- EXERCISE DESCRIPTION -
In your copy, repeat the records exactly and leave out the pictures.

Data items
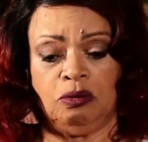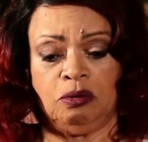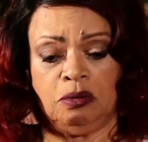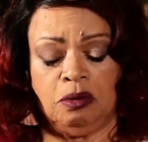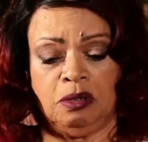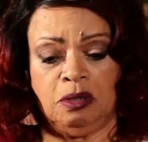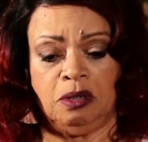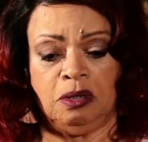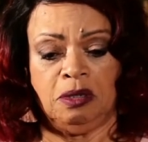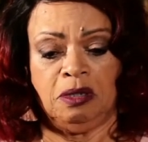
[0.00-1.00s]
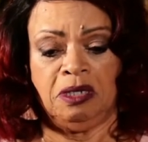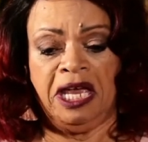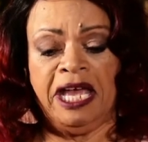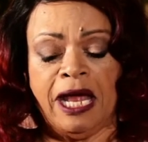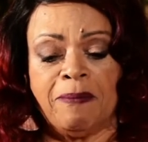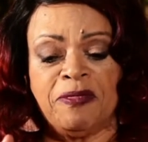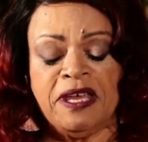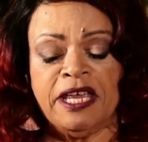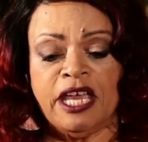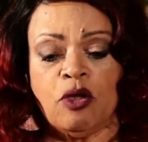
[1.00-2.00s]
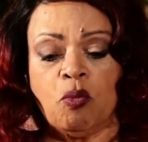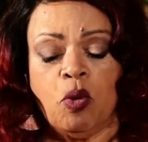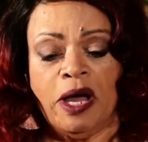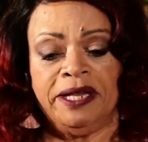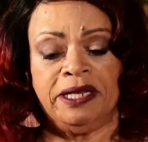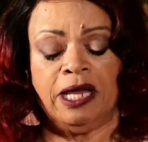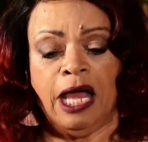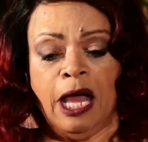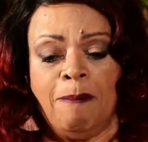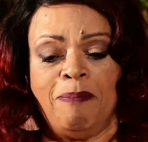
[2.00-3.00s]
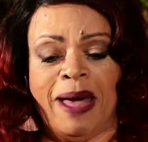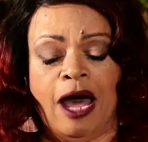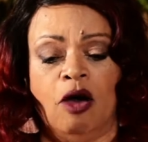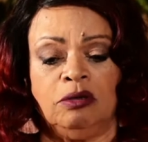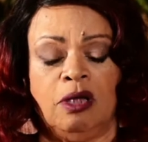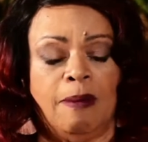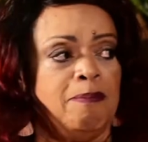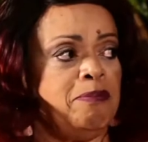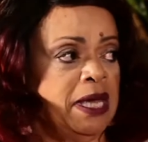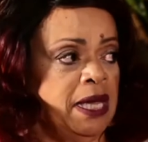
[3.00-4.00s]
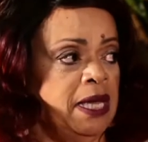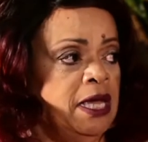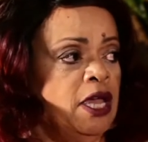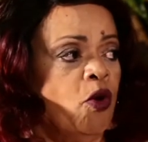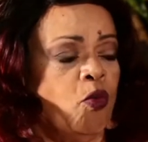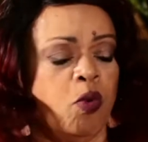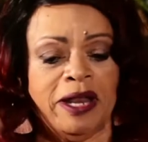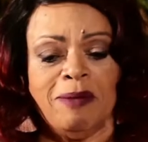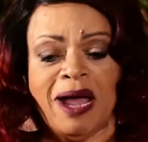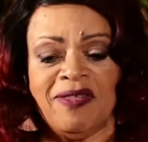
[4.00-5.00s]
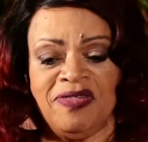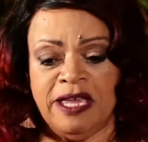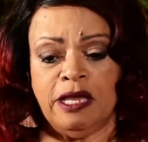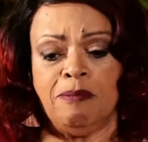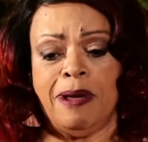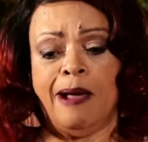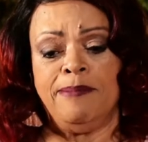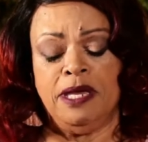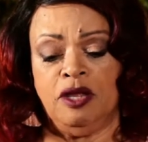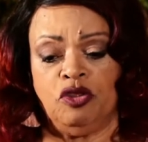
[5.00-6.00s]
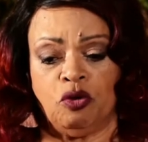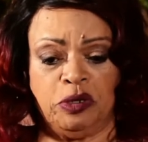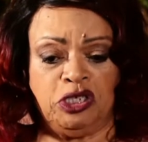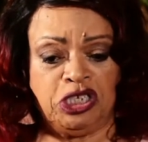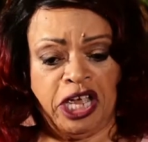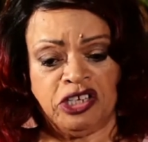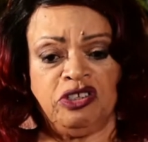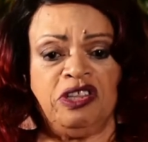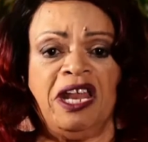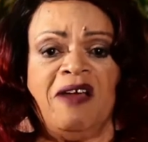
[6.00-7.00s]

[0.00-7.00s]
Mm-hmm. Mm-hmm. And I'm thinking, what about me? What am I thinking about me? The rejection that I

- RESULT -
[0.00-1.00s]
[1.00-2.00s]
[2.00-3.00s]
[3.00-4.00s]
[4.00-5.00s]
[5.00-6.00s]
[6.00-7.00s]

[0.00-7.00s]
Mm-hmm. Mm-hmm. And I'm thinking, what about me? What am I thinking about me? The rejection that I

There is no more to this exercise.